» Task directions:
Please transcribe the entries that follow exactly as they stand, skipping each picture.

» Input:
[Start of Attachment]

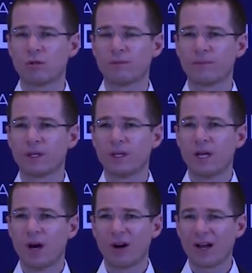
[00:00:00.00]

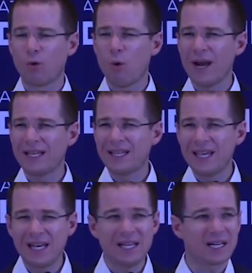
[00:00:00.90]
Ricardo
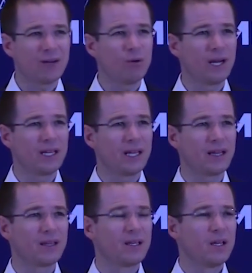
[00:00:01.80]
Anaya
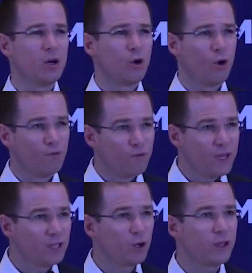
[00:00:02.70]
each have
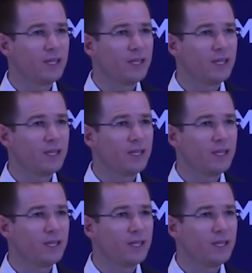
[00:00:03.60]
about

[End of Attachment]

» Answer space:
[00:00:00.00]

[00:00:00.90]
Ricardo
[00:00:01.80]
Anaya
[00:00:02.70]
each have
[00:00:03.60]
about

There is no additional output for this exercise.